Woman bags £3200 in compensation after being fired for calling her boss a w****r

A woman has received £3,200 compensation after she was fired unfairly for calling her boss a w****r.

The woman worked at a recruitment firm and allegedly called her boss the rude word under her breath which ended up seeing her get fired from her position.

The 56-year-old appealed to the Fair Work Commission and said it was a case of unfair dismissal.

As the case was worked through it took several turns.

The plea to reinstate her role at Celotti Workforce was first rejected by the Fair Work Commission in Australia.

They ruled that the women's behaviour and language in the office against senior management was "gross insubordination."

It is claimed that during morning meetings she would mutter "you are a f**king w****r" under her breath about the general manager.
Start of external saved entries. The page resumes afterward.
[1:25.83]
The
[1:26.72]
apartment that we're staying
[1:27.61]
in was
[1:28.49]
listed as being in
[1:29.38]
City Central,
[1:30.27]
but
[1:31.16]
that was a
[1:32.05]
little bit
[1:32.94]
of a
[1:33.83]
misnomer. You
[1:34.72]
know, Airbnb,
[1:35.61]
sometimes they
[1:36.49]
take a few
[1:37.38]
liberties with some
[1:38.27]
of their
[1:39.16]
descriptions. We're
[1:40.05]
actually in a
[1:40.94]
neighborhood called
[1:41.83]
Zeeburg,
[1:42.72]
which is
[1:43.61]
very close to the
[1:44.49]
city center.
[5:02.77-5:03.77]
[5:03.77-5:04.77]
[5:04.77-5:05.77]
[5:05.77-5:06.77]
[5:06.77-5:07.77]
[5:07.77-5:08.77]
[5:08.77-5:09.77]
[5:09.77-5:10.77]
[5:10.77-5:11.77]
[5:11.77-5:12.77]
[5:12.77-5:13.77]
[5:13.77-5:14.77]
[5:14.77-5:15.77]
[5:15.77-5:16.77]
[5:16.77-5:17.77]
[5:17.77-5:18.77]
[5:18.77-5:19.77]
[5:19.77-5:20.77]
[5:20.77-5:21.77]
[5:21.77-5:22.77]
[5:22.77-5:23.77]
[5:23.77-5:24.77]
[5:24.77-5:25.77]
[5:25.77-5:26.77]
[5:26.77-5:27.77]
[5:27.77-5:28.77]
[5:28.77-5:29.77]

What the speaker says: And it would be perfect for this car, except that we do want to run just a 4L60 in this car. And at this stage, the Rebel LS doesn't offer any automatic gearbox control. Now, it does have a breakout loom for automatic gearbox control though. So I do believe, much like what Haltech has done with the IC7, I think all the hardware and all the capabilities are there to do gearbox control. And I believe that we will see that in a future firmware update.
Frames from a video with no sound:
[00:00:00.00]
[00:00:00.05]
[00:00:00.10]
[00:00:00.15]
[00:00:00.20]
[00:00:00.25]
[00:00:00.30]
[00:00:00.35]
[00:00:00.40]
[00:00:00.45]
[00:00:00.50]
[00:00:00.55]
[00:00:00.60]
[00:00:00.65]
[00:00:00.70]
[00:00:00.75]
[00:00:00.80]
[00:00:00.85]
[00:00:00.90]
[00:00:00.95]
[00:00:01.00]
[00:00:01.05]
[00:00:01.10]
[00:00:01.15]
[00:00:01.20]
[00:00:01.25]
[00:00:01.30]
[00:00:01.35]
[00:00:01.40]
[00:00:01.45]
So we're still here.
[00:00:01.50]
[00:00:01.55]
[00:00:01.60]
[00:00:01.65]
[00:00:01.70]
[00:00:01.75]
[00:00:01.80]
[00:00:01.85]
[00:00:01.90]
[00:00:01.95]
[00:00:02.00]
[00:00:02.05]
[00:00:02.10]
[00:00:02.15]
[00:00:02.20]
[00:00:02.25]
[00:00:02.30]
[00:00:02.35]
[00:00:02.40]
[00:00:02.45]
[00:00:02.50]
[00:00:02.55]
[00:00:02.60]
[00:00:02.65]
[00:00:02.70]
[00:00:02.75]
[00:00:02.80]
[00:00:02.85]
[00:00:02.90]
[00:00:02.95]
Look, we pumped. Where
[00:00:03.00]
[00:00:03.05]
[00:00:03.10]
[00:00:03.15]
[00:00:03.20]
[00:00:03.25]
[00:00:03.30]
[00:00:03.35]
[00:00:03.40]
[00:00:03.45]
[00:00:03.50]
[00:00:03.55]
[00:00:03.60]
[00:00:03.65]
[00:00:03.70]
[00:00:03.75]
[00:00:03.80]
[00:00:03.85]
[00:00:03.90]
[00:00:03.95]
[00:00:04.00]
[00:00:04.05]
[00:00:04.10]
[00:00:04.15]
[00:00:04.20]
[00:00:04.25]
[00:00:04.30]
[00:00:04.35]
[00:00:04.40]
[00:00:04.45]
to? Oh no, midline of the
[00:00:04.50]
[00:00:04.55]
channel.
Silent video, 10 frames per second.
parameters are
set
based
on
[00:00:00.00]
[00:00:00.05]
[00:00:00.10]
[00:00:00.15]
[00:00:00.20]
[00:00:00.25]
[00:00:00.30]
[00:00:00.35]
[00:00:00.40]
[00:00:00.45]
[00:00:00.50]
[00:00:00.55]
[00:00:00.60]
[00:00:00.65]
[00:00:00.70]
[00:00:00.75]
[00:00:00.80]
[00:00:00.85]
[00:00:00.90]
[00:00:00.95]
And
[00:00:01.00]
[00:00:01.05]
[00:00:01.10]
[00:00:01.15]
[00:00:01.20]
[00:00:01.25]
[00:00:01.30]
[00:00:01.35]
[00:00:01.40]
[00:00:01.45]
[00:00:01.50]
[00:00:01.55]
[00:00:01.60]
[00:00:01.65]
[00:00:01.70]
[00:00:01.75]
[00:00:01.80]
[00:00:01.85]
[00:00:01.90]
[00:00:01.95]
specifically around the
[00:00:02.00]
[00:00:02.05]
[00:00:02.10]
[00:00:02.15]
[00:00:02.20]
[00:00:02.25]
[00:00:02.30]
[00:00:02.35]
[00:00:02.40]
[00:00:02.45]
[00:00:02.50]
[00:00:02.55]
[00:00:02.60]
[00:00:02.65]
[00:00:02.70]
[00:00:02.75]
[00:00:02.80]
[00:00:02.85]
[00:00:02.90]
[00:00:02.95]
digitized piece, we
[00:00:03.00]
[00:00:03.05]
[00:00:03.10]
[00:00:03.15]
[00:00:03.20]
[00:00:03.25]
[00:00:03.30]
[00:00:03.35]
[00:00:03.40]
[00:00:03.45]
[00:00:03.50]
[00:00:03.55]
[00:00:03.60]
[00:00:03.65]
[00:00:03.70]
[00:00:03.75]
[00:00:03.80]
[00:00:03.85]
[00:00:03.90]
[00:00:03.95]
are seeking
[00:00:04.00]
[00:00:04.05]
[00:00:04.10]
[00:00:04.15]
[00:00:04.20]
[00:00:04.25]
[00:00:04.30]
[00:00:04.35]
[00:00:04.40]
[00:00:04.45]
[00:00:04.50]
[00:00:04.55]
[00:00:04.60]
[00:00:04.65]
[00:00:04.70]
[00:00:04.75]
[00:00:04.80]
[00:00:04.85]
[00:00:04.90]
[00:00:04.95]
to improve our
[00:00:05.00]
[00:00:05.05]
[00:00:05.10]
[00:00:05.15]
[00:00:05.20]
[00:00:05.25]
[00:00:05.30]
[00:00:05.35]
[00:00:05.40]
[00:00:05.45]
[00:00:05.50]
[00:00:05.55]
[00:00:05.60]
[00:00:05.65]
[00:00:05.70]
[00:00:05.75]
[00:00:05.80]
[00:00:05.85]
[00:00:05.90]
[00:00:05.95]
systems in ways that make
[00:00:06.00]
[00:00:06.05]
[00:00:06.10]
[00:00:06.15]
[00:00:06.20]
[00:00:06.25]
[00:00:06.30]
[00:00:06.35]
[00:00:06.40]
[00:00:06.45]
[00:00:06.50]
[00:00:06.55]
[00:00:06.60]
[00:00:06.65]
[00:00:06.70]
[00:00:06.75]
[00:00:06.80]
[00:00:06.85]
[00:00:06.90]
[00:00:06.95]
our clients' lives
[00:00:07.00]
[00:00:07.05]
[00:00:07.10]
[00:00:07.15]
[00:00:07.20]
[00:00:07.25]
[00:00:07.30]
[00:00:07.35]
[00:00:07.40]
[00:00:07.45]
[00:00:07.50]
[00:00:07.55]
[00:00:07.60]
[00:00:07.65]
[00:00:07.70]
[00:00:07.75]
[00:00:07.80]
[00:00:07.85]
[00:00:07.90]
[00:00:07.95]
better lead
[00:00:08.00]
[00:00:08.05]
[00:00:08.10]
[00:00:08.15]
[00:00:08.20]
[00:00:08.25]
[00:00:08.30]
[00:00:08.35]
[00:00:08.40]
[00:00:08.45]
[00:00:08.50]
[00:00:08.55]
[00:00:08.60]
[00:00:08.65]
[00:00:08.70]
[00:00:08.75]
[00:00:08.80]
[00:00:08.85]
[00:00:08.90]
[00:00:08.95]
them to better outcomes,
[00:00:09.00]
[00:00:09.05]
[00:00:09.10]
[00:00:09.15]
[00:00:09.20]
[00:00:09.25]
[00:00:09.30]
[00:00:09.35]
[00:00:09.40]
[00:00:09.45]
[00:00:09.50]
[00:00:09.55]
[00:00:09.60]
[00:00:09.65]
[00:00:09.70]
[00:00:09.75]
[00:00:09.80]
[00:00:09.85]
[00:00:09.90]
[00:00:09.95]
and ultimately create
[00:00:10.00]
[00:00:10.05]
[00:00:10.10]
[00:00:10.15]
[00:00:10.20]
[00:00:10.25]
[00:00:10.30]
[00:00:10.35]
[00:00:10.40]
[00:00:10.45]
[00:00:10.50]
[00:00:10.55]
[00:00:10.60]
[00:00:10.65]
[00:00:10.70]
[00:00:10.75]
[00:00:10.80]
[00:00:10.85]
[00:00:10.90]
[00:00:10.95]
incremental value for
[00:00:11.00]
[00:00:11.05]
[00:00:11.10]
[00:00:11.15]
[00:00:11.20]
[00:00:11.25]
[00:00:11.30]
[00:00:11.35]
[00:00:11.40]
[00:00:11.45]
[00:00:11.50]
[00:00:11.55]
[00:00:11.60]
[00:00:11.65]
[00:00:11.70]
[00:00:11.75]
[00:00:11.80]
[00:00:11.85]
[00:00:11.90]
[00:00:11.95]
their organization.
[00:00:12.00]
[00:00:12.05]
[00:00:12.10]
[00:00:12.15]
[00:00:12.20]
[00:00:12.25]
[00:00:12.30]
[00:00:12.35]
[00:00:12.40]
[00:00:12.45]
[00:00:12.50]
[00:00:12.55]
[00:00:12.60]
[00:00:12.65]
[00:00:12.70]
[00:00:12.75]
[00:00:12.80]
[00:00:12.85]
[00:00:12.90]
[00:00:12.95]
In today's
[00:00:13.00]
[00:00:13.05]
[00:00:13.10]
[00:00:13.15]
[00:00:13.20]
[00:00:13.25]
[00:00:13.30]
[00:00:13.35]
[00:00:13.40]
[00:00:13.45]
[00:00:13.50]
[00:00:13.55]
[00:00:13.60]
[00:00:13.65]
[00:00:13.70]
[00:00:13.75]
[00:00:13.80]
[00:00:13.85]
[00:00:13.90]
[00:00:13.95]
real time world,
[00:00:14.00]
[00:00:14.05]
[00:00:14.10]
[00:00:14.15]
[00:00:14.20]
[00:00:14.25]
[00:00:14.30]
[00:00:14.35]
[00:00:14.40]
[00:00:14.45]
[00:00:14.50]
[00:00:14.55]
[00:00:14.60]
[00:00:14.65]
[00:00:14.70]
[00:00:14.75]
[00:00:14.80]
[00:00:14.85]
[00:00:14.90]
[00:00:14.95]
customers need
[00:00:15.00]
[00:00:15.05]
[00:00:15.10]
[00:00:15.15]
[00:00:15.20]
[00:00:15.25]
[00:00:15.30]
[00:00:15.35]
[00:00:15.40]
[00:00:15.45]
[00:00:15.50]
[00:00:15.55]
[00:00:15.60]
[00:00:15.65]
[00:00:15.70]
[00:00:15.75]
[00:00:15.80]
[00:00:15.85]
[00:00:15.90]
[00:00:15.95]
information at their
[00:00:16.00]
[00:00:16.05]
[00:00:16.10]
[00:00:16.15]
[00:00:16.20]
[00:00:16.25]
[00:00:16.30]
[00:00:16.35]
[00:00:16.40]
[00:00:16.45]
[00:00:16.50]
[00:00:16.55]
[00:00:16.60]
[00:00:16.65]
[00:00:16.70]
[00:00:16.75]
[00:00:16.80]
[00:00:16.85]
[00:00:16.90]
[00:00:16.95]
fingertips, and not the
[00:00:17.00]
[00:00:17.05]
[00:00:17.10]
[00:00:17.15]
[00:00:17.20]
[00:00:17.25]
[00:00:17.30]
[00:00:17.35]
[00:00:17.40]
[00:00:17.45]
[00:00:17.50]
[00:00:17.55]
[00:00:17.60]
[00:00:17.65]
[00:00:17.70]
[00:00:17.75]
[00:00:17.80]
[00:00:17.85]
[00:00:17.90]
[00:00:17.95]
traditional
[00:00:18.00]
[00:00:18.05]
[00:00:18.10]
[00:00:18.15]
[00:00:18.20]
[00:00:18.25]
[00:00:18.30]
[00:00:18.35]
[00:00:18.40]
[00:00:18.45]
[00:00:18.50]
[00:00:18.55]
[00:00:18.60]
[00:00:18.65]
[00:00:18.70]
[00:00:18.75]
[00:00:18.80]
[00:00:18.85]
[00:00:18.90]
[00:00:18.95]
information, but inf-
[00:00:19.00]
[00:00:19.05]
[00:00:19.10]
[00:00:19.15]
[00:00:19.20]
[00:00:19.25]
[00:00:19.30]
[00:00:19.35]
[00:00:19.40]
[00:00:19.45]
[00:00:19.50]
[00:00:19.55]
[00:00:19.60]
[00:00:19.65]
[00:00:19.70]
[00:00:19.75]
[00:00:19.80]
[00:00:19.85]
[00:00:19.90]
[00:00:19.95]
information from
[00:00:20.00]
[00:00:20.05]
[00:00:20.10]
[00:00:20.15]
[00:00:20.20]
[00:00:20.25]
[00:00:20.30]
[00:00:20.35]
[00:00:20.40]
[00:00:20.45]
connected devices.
They also declared she was guilty of "deliberate agitation" of colleagues and "persistent workplace bullying."

The women denied the claims of what she had said to colleagues including, "look at his pants, a real man would have a bulge," and rejected calling a junior colleague a "little b***h."

Admitting being fired was a disaster, personally, professionally, and financially, she revealed it could mean she might struggle to get a new job because of her age in Darwin.

Due to being sacked without notice, she was still entitled to compensation.

Celoti Workplace was found to have not followed the correct procedures.

The woman was still told to look for work elsewhere but found herself bagging £3,200, equivalent to four weeks' pay which she would have been entitled to if she had been given a month's notice.

Commissioner Paula Spencer added how the incidents didn't go above the threshold for serious misconduct.

She said: "It affected the wellbeing of the other employees of the workplace, contrary to the duty of care owed to them in their employment, but did not cause serious and imminent risk to the health and safety of employees or to the reputation, viability or profitability of the employer's business."

Since the incident, the woman has not found work but the Commissioner suggested she might not have updated her online profiles.